╭──
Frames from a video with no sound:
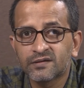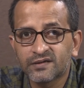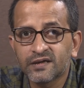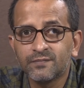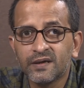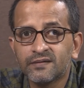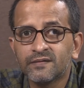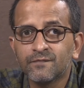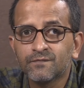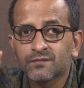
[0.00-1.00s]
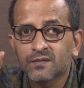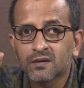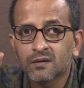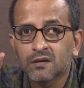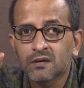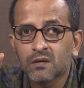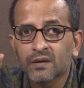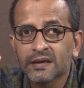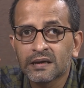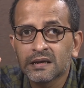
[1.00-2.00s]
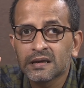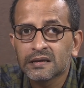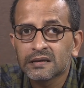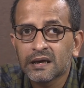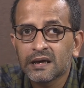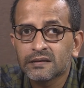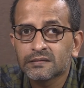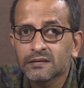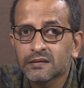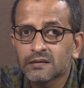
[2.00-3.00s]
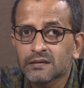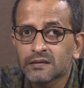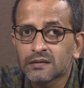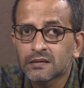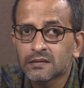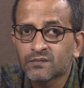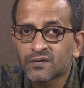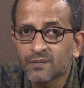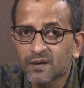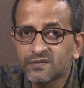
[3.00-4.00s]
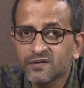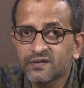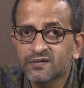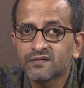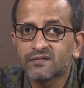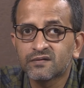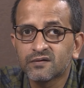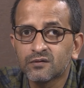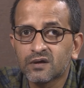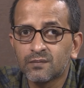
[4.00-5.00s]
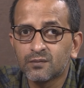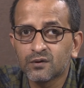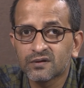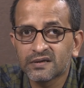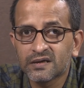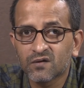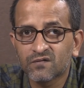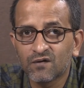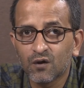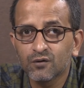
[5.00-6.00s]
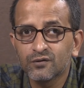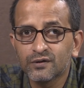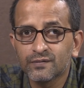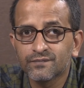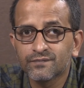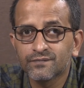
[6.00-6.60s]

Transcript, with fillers: statement okay that from observations you come to a set of lodge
╰──
- [WORK TO COMPLETE]
Set down exactly, from the line that contains "[2.00-3.00s]" through the last line of the data, each line as it stands, and leave the pictures out.

- [PROBLEM SOLUTION]
[2.00-3.00s]
[3.00-4.00s]
[4.00-5.00s]
[5.00-6.00s]
[6.00-6.60s]

Transcript, with fillers: statement okay that from observations you come to a set of lodge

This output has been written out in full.